§ PROMPT:
Your answer is every line of the material below in which the string "with" occurs.
━━━━━━━━━━━━━━━━━━━━━━━━━━━━━━
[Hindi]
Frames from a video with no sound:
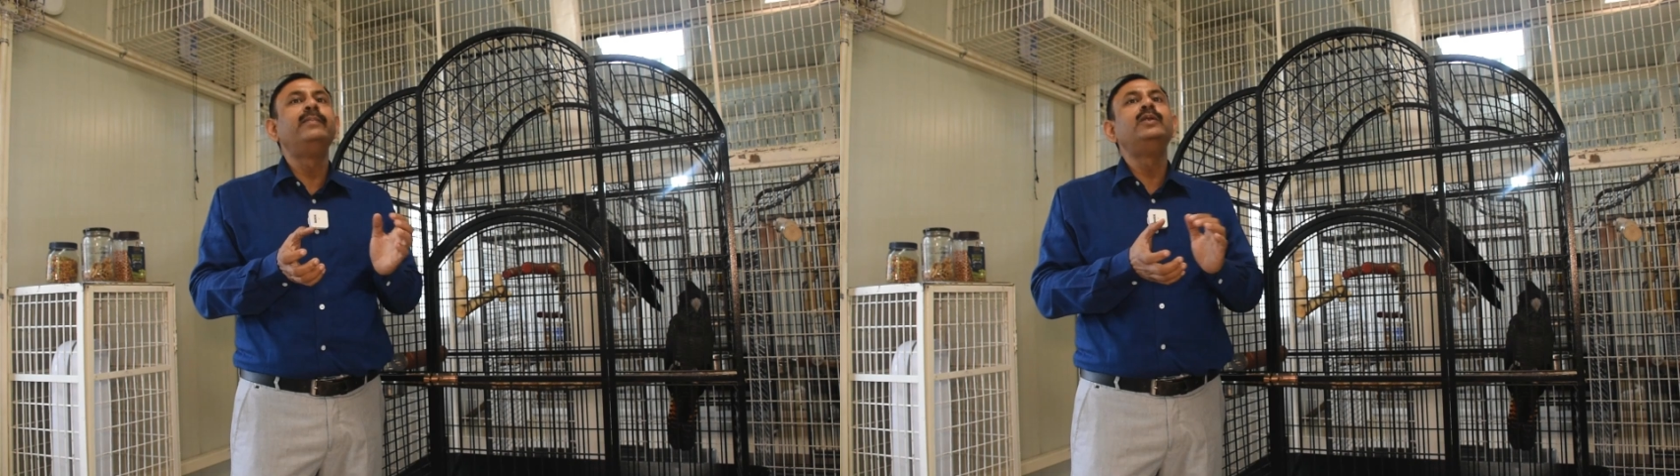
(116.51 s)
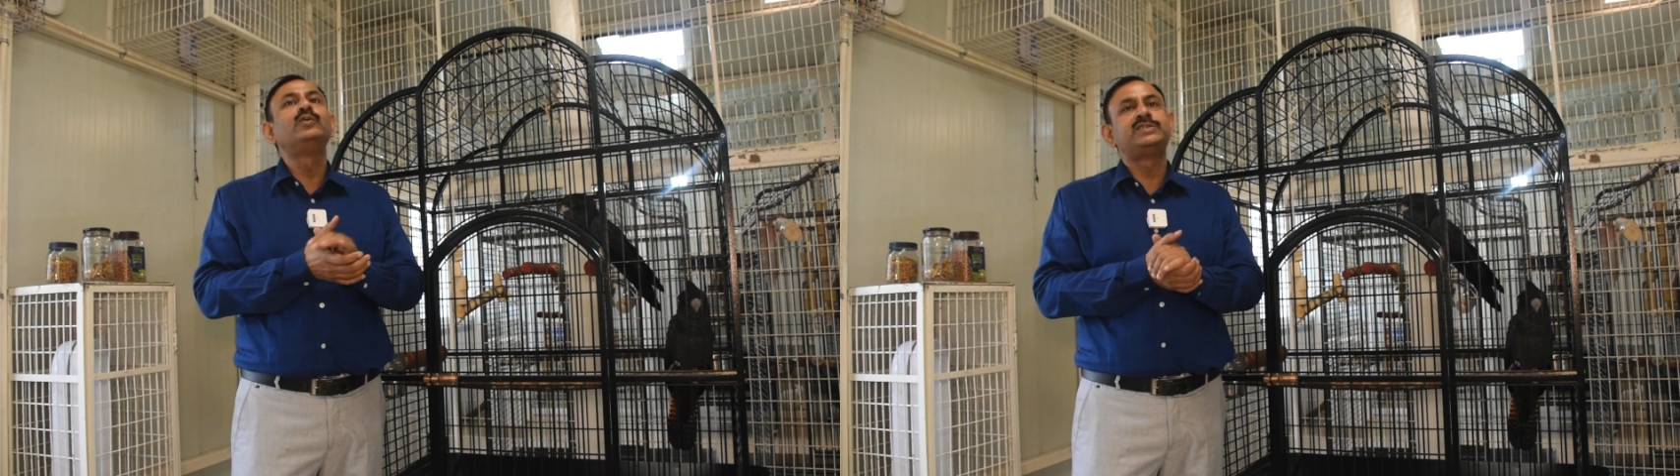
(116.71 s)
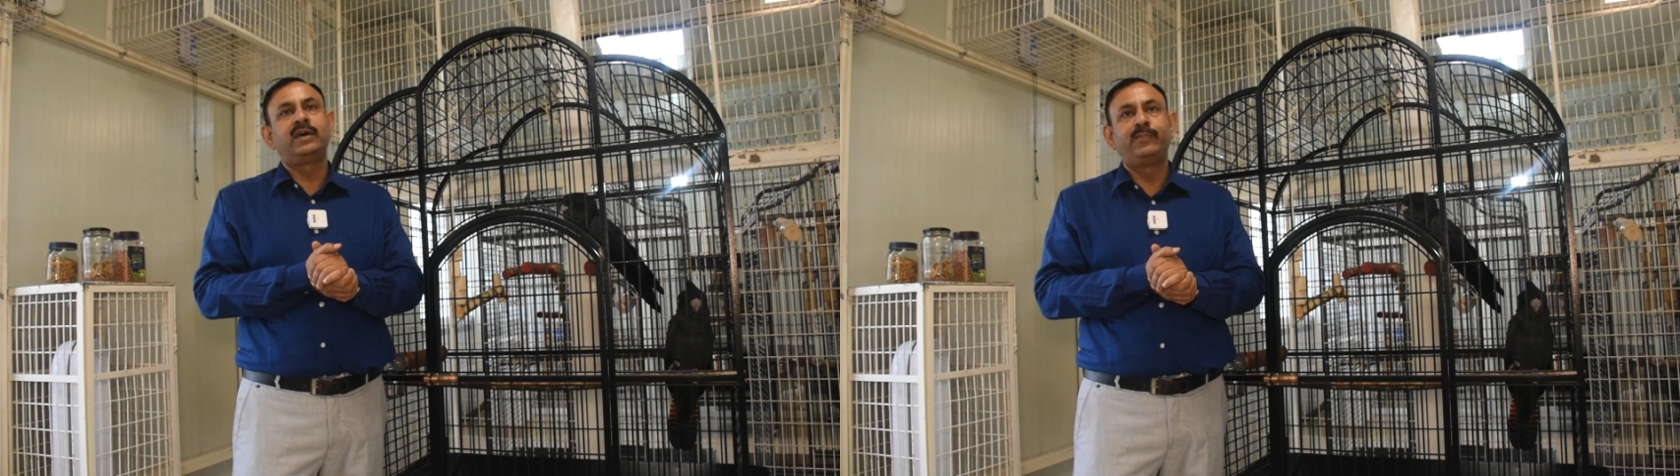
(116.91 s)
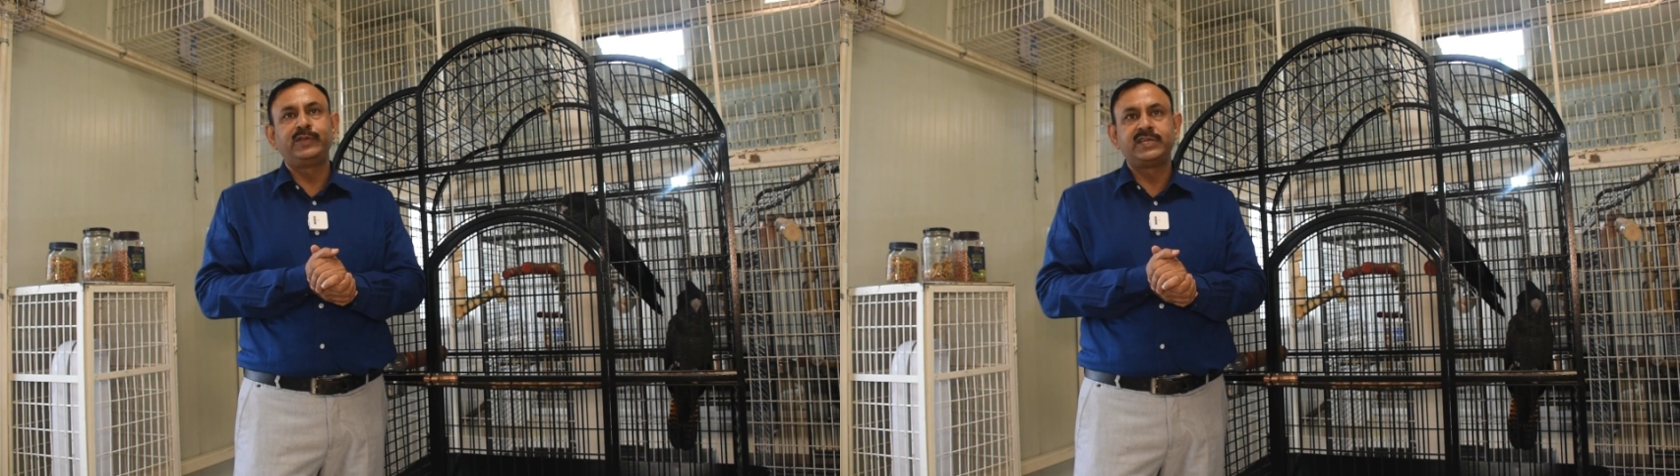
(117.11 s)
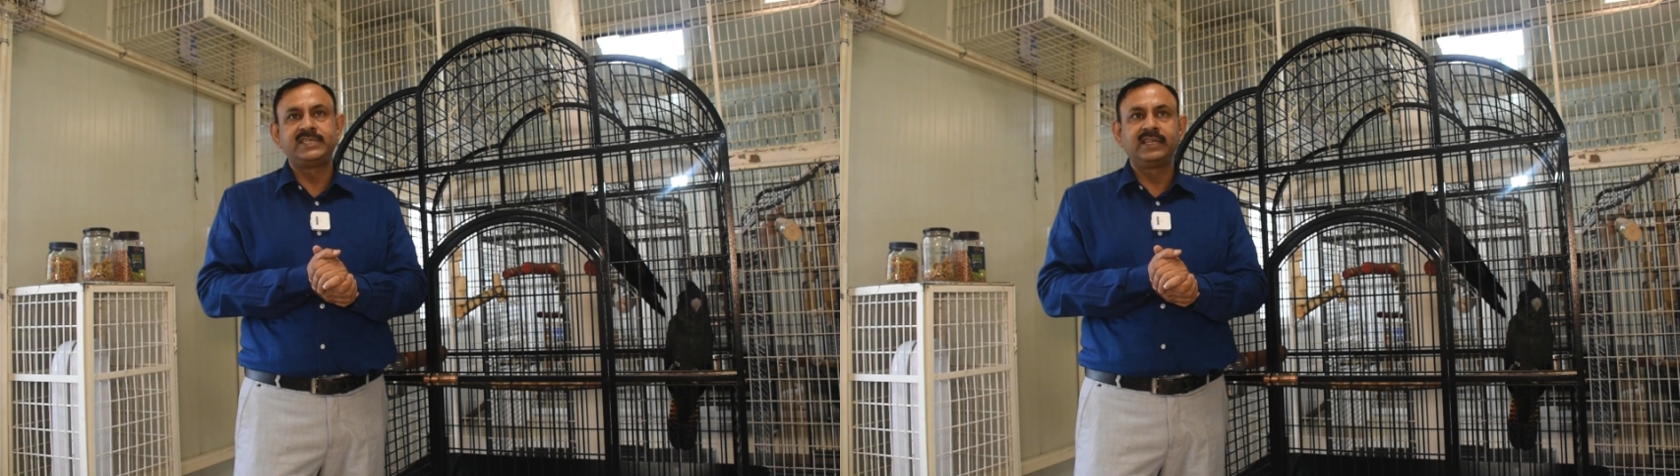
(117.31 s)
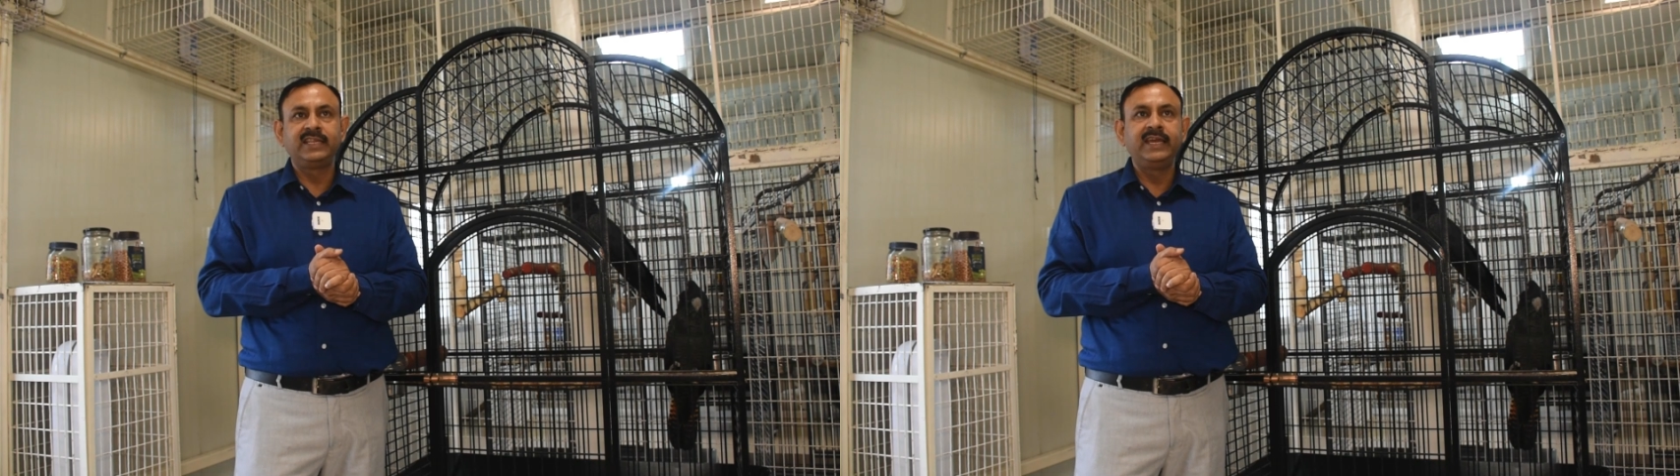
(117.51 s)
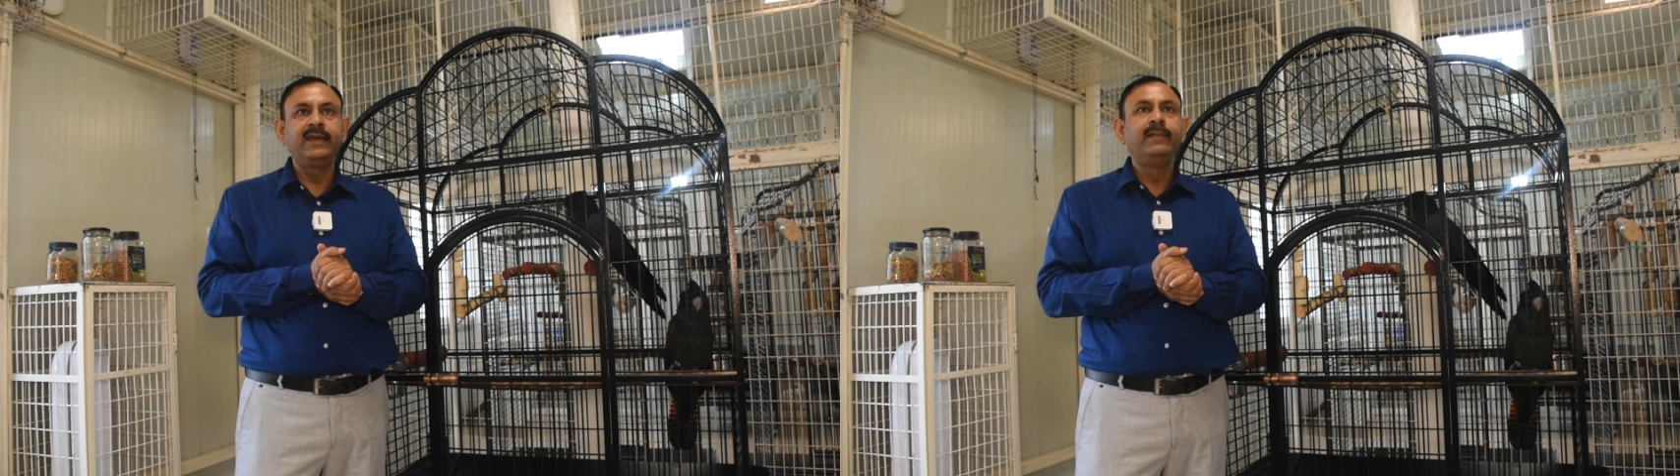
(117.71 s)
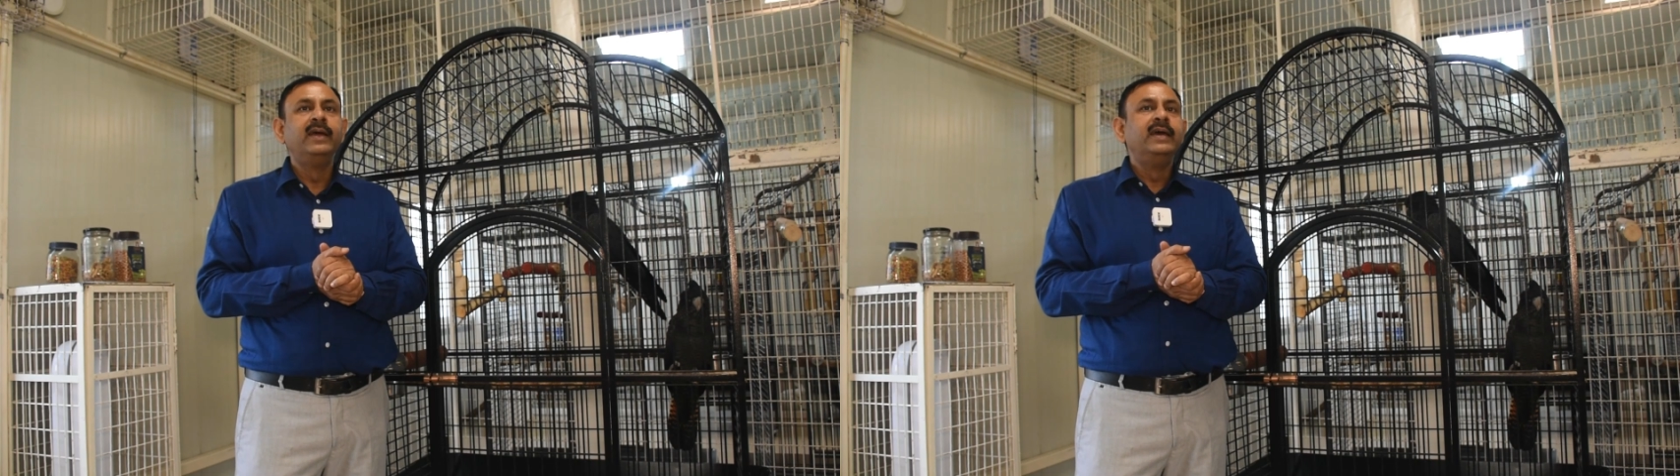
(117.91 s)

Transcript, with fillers: हमें नुकसान पहुंचा सकते हैं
━━━━━━━━━━━━━━━━━━━━━━━━━━━━━━
§ RESPONSE TO THIS EXERCISE:
Frames from a video with no sound:
Transcript, with fillers: हमें नुकसान पहुंचा सकते हैं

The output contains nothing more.